The following example draws a small white circle in the centre of the screen and allows the user to move it using the buttons:
import math
from badgeware import screen, shapes, brushes, io
# start the cursor in the middle of the screen
x, y = 80, 60
# clamp a value to within an upper and lower bound
def clamp(value, lower, upper):
return math.max(lower, math.min(upper, value))
# called automatically every frame
def update():
global x, y
# clear the screen
screen.brush = brushes.color(20, 40, 60)
screen.draw(shapes.rectangle(0, 0, 160, 120))
# move cursor based on button states
if io.BUTTON_A in io.held: x -= 1 # left
if io.BUTTON_C in io.held: x += 1 # right
if io.BUTTON_UP in io.held: y -= 1 # up
if io.BUTTON_DOWN in io.held: y += 1 # down
# clamp position to screen bounds
x = clamp(x, 0, 160)
y = clamp(y, 0, 120)
# draw the cursor
screen.brush = brushes.color(255, 255, 255)
screen.draw(shapes.circle(x, y, 5))The framebuffer is a 160 × 120 true colour Image named screen. Click here for full documentation of the Image class.
Your application can draw to the screen during the update() function. After your code finishes executing, the badge automatically pixel-doubles the framebuffer to fit the display.
The screen supports drawing vector shapes, blitting other images, and rendering text using pixel fonts.
The shapes module provides ways to create primitive shapes which can then be drawn onto images. Click here for full documentation of the shapes module.
Currently supported shapes are rectangles, circles, arcs, pies, lines, rounded rectangles, regular polygons, and squircles.

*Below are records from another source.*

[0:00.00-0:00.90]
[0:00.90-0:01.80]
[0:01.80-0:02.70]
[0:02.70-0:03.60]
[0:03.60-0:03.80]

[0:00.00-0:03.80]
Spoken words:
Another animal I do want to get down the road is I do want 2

Shapes are drawn using the currently assigned brush. Click here for full documentation of the brushes module.
# example of drawing a circle in the center of the screen
from badgeware import screen, brushes, shapes
# enable antialiasing for lush smooth edges
screen.antialias = Image.X4
def update():
# clear the background
screen.brush = brushes.color(20, 40, 60)
screen.clear()
# draw the circle
screen.brush = brushes.color(0, 255, 0)
screen.draw(shapes.circle(80, 60, 20))Shapes can also be given a transformation matrix to adjust their scale, rotation, and skew - this is very useful for creating smooth animations. Click here for full documentation of the Matrix class.

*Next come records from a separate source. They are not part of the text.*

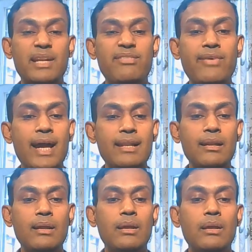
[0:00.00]
file,
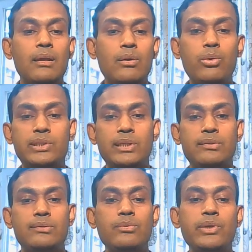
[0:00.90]
which
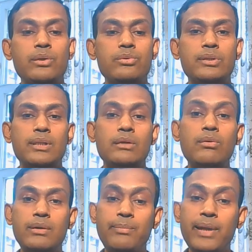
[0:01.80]
is we use in the
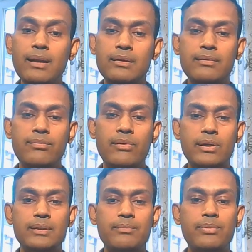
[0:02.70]
code build, for
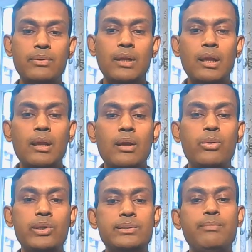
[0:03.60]
example,
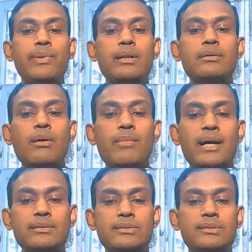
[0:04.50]
which build
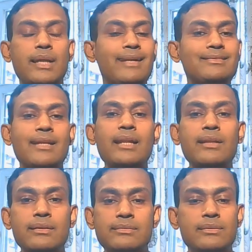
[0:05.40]
commands and
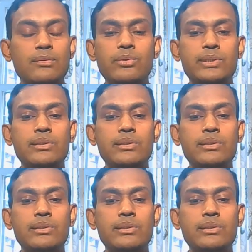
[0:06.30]
settings which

# example of animating a rotating rectangle
from badgeware import screen, brushes, shapes
# enable antialiasing for lush smooth edges
screen.antialias = Image.X4
def update():
# clear the background
screen.brush = brushes.color(20, 40, 60)
screen.clear()
# transform and draw the rectangle
screen.brush = brushes.color(0, 255, 0)
rectangle = shapes.rectangle(-1, -1, 2, 2)

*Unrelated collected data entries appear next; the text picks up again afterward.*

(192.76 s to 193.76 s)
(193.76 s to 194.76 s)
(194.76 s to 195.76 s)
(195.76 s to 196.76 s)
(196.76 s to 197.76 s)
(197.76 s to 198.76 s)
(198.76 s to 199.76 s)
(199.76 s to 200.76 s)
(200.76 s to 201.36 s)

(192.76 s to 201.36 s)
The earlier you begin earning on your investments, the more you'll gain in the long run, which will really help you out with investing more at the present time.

rectangle.transform = Matrix().translate(80, 60).scale(20, 20).rotate(io.ticks / 100)
screen.draw(rectangle)The Image class can load images from files on the filesystem which can then be blitted onto the screen. Click here for full documentation of the Image class.
# example of loading a sprite and blitting it to the screen
from badgeware import screen, brushes, Image
from lib import SpriteSheet
# load an image as a sprite sheet specifying the number of rows and columns
mona = SpriteSheet(f"assets/mona-sprites/mona-default.png", 7, 1)
def update():
# clear the background
screen.brush = brushes.color(20, 40, 60)
screen.clear()
# blit the sprite at 0, 0 in the spritesheet to the screen
screen.blit(mona.sprite(0, 0), 10, 10)
# scale blit the sprite at 3, 0 in the spritesheet to the screen
screen.scale_blit(mona.sprite(0, 0), 50, 50, 30, 30)The PixelFont class provides functions for loading pixel fonts, which can then be used to render text onto images. Click here for full documentation of the PixelFont class.
There are thirty licensed pixel fonts included.
# example of drawing text to the screen
from badgeware import screen, PixelFont
screen.font = PixelFont.load("nope.ppf")
def update():
screen.brush = brushes.color(20, 40, 60)
screen.clear()
message = "this font rocks"
screen.brush(255, 255, 255)
screen.text(message, 10, 10)You can use the existing MicroPython functionality for wireless networking and bluetooth functionality.